Протез Элвина треснул пополам, культя превратилась в сырое кровоточащее мясо; кроме того, у него оказалось сломано запястье. У моего отца были выбиты три передних зуба и сломаны два ребра, а на правой щеке зияла открытая рана, на которую впоследствии пришлось наложить вдвое больше швов, чем мне на голову после того, как меня лягнула приютская лошадь, да и шея у него оказалась повреждена настолько, что ему несколько месяцев пришлось проходить в высоком стальном «ошейнике». Застекленный кофейный столик красного дерева, на который моя мать, присмотрев его в «Бэме», копила несколько лет (и за которым, управившись с домашними делами, она так любила скоротать приятный часок за новым романом Перл Бак, или Фанни Херст, или Эдны Фербер, взятым в довольно-таки жалкой платной библиотеке, принадлежащей местному аптекарю), был разбит вдребезги — и осколки стекла вместе со щепками разлетелись по всему помещению, причем несколько самых мелких ухитрились впиться в руки моему отцу. Ковер, стены и мебель были заляпаны шоколадной глазурью из шоколадного кекса, которым лакомились в гостиной, прежде чем разразился переросший в кровавую драку скандал, — и, разумеется, кровью, — запах которой стоял в комнате, удушающий, тошнотворный, как на бойне.
Кровопролитие в собственном доме — это так отвратительно. Это все равно что увидеть одежду, повисшую на ветвях деревьев после взрыва.
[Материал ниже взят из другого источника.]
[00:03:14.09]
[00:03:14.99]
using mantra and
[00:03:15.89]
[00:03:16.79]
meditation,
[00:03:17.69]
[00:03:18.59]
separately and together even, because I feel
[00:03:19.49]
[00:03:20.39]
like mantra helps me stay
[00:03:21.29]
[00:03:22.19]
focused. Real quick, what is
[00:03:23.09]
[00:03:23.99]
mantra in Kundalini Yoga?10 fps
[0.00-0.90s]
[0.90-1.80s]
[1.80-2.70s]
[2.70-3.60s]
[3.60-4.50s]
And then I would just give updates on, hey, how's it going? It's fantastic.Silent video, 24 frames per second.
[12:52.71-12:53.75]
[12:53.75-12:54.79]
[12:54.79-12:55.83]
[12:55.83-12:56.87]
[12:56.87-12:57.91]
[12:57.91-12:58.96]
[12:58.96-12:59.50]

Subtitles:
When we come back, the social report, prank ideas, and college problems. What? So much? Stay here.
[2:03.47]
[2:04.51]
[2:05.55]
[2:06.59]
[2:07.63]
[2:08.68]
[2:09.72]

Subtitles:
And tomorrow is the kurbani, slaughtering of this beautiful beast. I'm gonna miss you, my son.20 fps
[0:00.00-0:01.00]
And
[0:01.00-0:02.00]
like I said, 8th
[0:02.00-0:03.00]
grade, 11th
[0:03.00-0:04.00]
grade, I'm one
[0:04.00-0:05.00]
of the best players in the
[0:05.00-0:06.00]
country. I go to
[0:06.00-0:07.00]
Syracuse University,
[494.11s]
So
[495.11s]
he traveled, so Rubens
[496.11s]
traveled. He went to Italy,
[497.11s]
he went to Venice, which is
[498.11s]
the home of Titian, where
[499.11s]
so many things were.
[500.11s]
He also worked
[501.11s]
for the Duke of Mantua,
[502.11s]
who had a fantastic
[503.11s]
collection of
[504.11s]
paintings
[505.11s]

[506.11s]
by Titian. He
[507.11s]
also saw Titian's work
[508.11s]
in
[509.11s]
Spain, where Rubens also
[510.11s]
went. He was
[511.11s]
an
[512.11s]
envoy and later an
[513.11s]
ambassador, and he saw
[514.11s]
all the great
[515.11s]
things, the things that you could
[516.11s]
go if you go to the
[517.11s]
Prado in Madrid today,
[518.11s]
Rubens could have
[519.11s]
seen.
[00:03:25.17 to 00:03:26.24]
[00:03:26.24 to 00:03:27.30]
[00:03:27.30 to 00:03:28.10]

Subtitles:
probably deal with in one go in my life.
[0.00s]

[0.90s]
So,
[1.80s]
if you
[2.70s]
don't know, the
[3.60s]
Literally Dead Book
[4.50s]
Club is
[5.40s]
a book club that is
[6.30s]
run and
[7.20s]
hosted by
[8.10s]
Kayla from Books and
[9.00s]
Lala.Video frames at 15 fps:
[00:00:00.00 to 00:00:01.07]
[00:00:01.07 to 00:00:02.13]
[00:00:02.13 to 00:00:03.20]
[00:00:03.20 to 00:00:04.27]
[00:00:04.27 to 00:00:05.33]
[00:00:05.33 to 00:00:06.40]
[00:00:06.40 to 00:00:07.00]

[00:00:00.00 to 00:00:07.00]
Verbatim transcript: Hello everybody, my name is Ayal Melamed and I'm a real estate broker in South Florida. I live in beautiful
К человеческой гибели как-то можно себя подготовить — но не к одежде, свисающей с ветвей.
И все это произошло в результате категорической неспособности моего отца понять, что Элвин неисправим — и был таковым с самого начала, — неисправим ни назиданием, ни строгой отеческой любовью, — потому что целью «исправления» было избавление его от тех качеств, которые на самом деле и представляли собой в своей совокупности его личность. Все это произошло в результате того, что мой отец, глядя на Элвина и мысленно вспоминая трагически прервавшуюся жизнь Элвинова отца, загрустил, принялся качать головой и в конце концов произнес:
— Новехонький «бьюик», шелковый костюм, самые гнусные подонки в лучших друзьях, — а знаешь ли ты, Элвин; то есть ты, конечно, не можешь не знать этого, но заботит ли тебя хоть в малейшей степени то, что происходит в нашей стране прямо сейчас, пока мы с тобой тут сидим? Раньше тебя это, черт побери, заботило. Я прекрасно помню, что заботило. А сейчас не заботит. Сейчас тебя заботят большие сигары и огромные автомобили. Но знаешь ли ты, что происходит прямо сейчас, пока мы с тобой тут сидим, с другими евреями в этой стране?